Our visit to this community was to be the most confronting experience on our trip. The slightly rundown historic precinct offered a faded insight into early colonial life when the Missionaries arrived to ‘save’ the Aboriginal people.
The photographic displays of these beautiful Aboriginal people dressed in white dresses and pompous suits were bewildering. We felt such an imposition had been made on these people.
However, unlike most other Australian Missions at that time, we read that the Missionaries here in Hermannsberg sought to record and teach in the local Aranda language. Of these, Pastor Carl Strehlow undertook some of the most detailed work translating the Aranda language and culture. The high esteem in which the Aranda held these works resulted in records that still provide baseline documentation for ethnographic research.
Following the self-determination and land rights movement of the 1970’s, the Mission decided after consultation with the Aboriginal residents, to relinquish their official ownership in a hand-over ceremony in 1982.
While here, Ma and I wandered the precinct and looked in on the church, the schoolhouse, the former tannery and some of the accommodation spaces. It was an unnerving experience and we both felt quite uncomfortable. As a result, we took few photos; it didn’t feel right to do so.
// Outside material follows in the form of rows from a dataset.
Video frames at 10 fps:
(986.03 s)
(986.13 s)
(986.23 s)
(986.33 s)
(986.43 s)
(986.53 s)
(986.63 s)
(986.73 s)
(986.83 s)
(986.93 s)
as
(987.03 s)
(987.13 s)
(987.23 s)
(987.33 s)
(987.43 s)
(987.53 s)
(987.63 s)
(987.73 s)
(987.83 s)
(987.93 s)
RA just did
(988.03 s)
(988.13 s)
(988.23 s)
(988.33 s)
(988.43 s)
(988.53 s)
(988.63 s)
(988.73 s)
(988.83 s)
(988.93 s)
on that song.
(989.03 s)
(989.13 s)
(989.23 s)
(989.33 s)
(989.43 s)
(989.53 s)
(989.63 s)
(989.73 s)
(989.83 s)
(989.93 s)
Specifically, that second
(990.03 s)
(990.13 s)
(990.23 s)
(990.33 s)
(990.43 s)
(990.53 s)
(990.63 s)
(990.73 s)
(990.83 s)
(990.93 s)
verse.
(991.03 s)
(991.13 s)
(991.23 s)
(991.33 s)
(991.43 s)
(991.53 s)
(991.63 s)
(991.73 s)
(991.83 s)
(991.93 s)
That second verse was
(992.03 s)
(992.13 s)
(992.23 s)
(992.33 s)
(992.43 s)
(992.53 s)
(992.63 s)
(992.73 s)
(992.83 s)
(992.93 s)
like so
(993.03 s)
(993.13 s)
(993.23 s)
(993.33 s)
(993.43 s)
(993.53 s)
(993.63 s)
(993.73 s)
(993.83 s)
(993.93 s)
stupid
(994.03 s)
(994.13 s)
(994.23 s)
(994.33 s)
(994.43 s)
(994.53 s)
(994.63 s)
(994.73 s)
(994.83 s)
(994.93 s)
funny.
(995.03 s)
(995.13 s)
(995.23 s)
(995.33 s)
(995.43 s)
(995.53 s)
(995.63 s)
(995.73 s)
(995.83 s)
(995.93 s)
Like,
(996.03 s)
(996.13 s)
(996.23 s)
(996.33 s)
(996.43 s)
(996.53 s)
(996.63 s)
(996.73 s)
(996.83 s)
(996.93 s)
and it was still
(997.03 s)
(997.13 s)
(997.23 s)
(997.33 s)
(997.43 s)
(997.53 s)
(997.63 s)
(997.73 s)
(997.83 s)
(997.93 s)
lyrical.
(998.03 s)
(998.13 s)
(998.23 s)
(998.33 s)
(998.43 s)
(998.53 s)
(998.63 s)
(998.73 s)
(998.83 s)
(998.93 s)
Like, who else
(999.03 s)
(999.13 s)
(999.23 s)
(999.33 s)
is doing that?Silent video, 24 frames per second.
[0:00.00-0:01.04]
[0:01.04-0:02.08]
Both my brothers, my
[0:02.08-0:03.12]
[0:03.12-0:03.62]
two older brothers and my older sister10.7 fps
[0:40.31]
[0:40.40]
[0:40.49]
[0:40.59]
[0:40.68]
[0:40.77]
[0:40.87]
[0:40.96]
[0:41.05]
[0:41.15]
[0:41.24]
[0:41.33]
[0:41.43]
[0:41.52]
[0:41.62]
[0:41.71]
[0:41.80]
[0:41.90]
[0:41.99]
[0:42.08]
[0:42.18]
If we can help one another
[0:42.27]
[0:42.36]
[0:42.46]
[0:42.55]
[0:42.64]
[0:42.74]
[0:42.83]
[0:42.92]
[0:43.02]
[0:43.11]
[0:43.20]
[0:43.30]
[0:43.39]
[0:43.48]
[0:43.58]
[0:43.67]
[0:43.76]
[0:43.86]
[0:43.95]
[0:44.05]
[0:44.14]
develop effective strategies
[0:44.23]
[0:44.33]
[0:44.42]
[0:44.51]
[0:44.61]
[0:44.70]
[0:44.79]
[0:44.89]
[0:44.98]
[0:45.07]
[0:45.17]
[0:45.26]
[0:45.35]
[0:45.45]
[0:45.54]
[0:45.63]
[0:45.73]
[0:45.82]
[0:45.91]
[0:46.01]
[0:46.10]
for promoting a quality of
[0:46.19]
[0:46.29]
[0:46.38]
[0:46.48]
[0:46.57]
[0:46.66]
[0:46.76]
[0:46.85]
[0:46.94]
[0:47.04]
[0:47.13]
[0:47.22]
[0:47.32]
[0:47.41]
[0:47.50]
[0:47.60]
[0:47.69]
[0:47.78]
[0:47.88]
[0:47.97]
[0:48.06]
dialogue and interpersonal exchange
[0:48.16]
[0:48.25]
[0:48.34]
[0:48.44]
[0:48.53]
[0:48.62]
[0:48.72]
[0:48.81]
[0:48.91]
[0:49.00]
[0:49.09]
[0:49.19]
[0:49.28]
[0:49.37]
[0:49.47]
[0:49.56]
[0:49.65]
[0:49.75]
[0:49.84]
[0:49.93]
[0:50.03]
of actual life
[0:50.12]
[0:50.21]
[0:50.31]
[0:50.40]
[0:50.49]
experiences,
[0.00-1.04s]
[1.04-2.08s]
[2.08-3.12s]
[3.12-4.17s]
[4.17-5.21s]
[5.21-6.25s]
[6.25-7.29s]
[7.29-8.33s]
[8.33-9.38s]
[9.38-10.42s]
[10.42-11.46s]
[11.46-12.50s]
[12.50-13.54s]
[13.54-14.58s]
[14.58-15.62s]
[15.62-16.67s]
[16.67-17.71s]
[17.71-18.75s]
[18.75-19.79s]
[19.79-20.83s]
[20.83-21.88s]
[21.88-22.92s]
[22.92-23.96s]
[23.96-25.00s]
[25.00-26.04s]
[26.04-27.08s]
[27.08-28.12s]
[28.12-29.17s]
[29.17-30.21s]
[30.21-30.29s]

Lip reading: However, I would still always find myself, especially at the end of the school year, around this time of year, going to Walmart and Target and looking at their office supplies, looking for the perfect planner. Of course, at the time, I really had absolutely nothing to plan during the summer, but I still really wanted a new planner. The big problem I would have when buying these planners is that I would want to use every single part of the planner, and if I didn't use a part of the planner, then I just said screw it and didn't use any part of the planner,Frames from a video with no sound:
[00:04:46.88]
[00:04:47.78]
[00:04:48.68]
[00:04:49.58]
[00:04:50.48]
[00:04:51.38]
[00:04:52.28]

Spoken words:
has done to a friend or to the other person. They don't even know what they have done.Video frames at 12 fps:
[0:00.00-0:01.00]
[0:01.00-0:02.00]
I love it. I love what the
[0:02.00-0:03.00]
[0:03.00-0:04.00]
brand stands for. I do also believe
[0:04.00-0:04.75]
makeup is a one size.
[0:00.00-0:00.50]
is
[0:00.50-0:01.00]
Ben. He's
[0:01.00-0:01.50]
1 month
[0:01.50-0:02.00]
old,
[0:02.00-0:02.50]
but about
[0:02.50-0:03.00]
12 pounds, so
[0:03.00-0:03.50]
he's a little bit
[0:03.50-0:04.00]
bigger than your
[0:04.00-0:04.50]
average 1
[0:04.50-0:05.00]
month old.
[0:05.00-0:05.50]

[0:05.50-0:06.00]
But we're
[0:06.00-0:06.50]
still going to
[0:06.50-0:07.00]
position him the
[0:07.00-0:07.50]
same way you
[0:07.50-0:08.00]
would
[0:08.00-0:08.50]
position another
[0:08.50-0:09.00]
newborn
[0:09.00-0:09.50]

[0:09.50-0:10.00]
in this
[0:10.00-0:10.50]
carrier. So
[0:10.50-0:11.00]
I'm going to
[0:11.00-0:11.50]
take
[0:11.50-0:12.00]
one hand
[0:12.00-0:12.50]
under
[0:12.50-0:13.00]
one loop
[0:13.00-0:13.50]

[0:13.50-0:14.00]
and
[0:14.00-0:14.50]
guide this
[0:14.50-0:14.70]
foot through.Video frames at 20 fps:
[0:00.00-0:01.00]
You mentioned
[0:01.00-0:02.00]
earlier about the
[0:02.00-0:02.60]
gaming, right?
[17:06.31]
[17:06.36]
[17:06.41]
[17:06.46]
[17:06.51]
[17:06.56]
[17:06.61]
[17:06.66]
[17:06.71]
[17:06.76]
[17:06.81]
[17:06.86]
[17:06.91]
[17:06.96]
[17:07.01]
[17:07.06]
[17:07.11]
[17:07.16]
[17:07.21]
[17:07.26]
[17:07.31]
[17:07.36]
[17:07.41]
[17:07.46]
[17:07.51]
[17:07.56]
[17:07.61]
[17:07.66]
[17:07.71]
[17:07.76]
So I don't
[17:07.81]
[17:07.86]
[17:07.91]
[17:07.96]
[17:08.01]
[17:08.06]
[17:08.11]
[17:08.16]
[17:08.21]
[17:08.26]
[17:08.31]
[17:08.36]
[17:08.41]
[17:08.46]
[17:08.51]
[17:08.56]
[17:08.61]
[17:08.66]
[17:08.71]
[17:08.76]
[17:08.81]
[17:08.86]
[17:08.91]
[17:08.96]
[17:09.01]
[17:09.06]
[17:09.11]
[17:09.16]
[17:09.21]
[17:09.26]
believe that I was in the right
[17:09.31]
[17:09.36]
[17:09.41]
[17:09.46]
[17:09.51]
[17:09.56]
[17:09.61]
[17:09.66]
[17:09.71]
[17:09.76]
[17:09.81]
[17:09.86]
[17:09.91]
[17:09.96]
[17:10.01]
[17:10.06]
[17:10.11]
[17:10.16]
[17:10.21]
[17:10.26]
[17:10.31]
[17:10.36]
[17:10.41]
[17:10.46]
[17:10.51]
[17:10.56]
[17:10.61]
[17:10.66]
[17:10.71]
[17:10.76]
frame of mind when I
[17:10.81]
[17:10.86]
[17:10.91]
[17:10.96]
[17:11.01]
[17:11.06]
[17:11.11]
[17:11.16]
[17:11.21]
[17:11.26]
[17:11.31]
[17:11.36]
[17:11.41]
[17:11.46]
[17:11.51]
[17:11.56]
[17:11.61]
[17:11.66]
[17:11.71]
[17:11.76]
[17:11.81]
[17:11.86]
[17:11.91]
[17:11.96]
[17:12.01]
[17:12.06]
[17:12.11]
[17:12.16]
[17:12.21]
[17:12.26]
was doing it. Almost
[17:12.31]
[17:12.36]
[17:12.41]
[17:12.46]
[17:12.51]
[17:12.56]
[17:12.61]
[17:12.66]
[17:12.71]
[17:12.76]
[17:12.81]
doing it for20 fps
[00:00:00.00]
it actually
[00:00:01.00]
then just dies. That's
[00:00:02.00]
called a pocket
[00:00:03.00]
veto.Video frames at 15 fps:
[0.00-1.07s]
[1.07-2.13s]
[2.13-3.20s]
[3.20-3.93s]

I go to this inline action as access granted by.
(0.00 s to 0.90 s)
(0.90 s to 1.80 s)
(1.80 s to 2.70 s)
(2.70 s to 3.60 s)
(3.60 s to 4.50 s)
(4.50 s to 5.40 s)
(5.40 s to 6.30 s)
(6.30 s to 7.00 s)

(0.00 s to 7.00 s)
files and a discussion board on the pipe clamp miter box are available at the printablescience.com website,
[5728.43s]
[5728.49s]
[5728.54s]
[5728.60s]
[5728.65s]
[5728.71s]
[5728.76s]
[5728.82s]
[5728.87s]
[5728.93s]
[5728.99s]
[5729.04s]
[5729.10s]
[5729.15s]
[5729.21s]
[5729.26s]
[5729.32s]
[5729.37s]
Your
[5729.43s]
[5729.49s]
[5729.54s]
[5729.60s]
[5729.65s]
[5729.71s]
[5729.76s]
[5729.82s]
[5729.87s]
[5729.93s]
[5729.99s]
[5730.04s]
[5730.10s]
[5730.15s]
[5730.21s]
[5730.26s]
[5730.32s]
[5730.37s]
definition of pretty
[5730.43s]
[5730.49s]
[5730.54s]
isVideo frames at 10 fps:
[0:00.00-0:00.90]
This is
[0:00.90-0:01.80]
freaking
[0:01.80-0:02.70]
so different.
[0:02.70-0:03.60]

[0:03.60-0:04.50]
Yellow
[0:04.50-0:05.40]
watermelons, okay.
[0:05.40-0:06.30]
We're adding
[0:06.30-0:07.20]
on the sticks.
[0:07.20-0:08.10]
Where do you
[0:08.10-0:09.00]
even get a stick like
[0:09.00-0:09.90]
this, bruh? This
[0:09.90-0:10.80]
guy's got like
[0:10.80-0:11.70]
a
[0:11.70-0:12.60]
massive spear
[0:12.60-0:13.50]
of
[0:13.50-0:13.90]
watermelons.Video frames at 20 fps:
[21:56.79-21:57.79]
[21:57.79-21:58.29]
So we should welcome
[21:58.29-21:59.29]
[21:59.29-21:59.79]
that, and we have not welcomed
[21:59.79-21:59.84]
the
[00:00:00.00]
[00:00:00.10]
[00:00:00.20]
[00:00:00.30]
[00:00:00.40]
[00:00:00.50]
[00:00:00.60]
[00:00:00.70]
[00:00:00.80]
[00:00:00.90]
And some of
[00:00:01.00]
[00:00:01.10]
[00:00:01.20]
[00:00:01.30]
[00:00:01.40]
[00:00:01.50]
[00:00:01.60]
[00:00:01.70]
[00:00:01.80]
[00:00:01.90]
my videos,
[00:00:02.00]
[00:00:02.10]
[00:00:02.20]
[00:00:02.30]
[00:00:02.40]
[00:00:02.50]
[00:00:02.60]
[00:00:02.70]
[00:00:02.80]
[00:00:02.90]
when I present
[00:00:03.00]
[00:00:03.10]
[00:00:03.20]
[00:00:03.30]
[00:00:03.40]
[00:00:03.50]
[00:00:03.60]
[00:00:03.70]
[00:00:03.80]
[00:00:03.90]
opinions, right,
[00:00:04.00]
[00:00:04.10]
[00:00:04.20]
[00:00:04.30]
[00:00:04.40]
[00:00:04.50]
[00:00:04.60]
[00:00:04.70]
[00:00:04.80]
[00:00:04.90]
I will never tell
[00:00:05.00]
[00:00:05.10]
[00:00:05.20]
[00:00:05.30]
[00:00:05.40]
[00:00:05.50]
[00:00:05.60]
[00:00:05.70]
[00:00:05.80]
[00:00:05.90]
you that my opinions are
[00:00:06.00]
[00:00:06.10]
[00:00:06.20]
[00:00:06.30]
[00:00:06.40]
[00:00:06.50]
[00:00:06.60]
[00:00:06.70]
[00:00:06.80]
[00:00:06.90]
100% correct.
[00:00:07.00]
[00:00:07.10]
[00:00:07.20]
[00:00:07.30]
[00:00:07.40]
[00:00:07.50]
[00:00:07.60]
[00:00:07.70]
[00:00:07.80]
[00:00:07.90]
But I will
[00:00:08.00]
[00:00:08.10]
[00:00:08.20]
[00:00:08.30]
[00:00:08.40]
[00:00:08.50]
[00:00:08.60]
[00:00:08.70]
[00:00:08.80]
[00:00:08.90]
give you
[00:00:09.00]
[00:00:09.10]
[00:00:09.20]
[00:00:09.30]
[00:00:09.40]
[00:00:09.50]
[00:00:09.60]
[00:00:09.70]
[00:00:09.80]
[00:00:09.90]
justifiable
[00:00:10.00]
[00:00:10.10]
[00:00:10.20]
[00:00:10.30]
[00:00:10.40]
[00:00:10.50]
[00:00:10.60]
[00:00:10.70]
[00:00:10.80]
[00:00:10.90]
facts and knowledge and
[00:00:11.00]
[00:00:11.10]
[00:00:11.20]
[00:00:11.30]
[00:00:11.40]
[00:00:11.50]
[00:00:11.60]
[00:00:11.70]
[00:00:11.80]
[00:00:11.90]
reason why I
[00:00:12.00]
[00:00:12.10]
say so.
Just a few hundred metres across the road and you are in the heart of the small township of Ntaria. In this community we saw some saddening signs of ramshackle and unkempt houses and community buildings; young children wandering the streets aimlessly; and a depressed, empty place. We both felt the air of displacement and hopelessness.
I am hopeful there are wonderful things happening in Ntaria and we know that there is no connection stronger than that which these people have to their country. We are very mindful that we had only been in this small community for less than a day – too short a time to pass any judgement on what had or hadn’t impacted positively. But the contrast of the historical precinct catering mostly for ‘white tourists’ versus the dusty, dry, and basic existence of the remainder of the town, despite – or perhaps because of – the efforts of the Lutheran Mission, cast a long shadow over our hearts and minds.